Nevertheless, qualitative interviews show that users did not experience any real «shock» when they discovered the data collected. When they did feel concerned, they were less worried about the company collecting the personal data than about third parties those data could be passed on to. Although it was little used, the Privowny service seems to have played a role in raising awareness of the extent to which personal data are transferred and re-used. The testers interviewed said that, in normal circumstances, they invest a lot of time and effort in documents that contain data (filing them, sorting them, etc.) and in the data themselves (checking them, particularly bank data). Thus the platform, which makes it simpler to access data in a single place, is of great interest to them. They also expressed a desire to be able to compare their data with other people’s (family, friends, a group) and to have grouped data about the family or the household alongside the individual information. Finally, they wondered about the capacity of this information about their everyday lives to help them know themselves better, and suggested that this objectivising knowledge might complement a more introspective personal approach.

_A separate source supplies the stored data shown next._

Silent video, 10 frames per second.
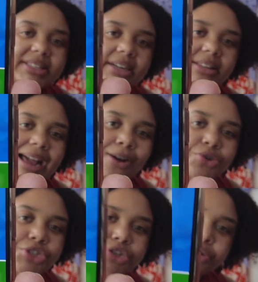
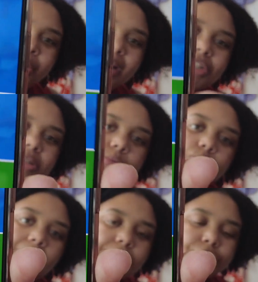allows you
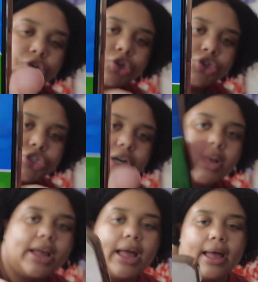to search
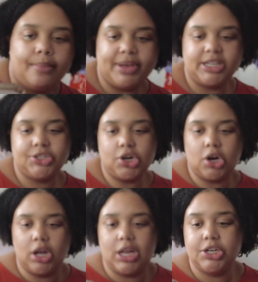based
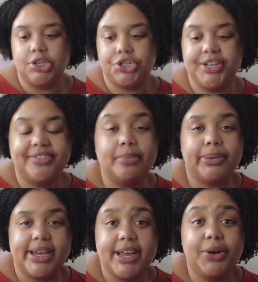on chief
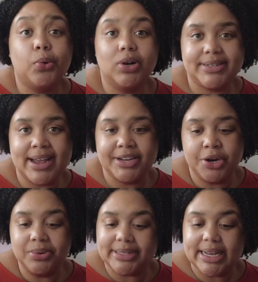complaint or
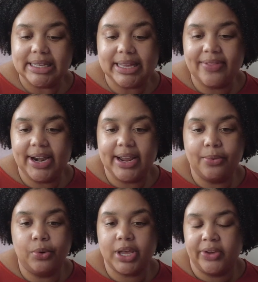diagnosis, and then it
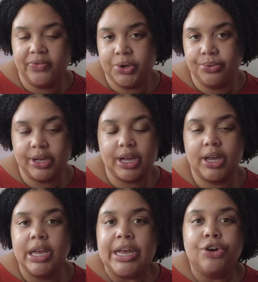will give you the
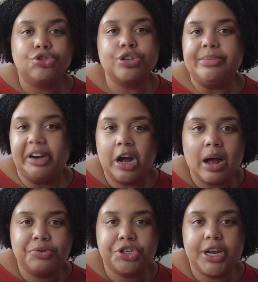treatment
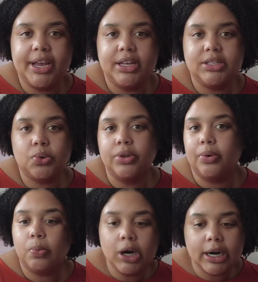options or the
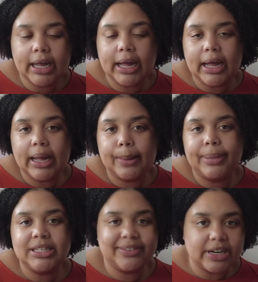
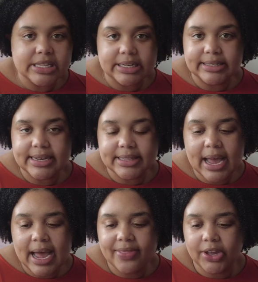workup, different things like
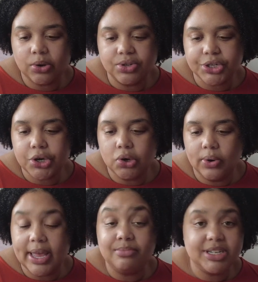that. And then also
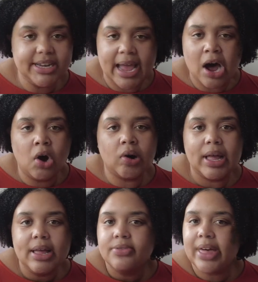MD Calc,
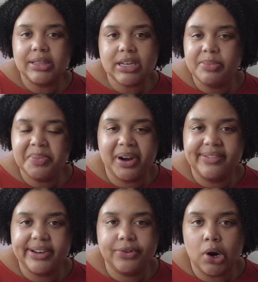that's going to be
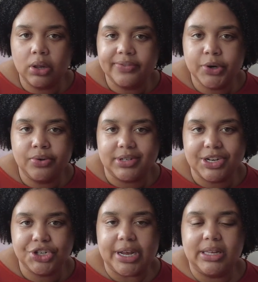perfect for all of your
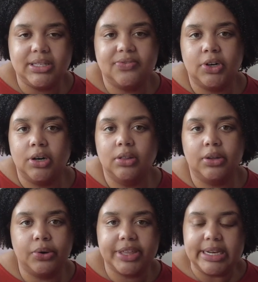rotations for
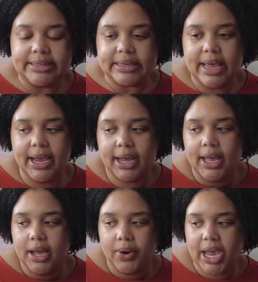little things like,
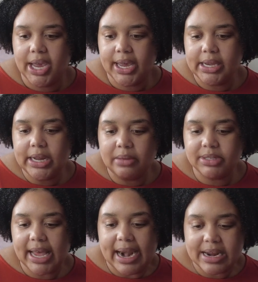okay, a kid comes
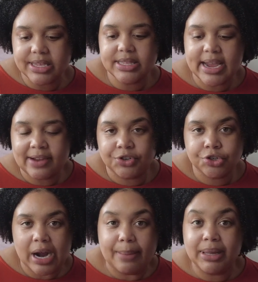in, I think they have
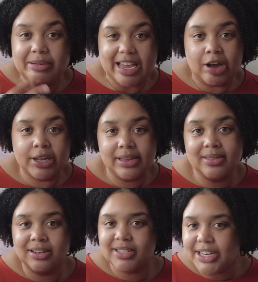strep, let me calculate
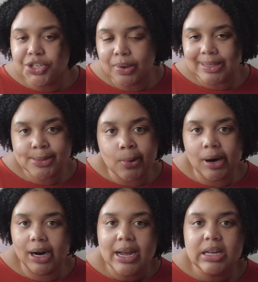their Centaur
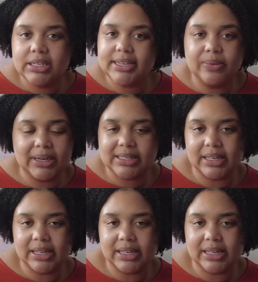score to see what is the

SELF-DATA: MOVING TOWARDS FULL-SCALE EXPERIMENTATION

Based on this initial experiment, a new season of MesInfos was launched in early 2015. The initial phase involves paying fresh attention to the various economic, cultural, technical and legal challenges posed by self data: identifying business models, securing buy-in from more than just pioneers, building a personal technical environment that is both reliable and easy to use, developing guidelines on conditions for circulation and the rights associated with data, etc.

During a second phase, a health and energy data hunting took place, paving the way for creative session providing new services.

In 2016, FING and its partners want to scale up the experimentation, involving the Grand Lyon local authority,  and will join a European network of actors involved in self data.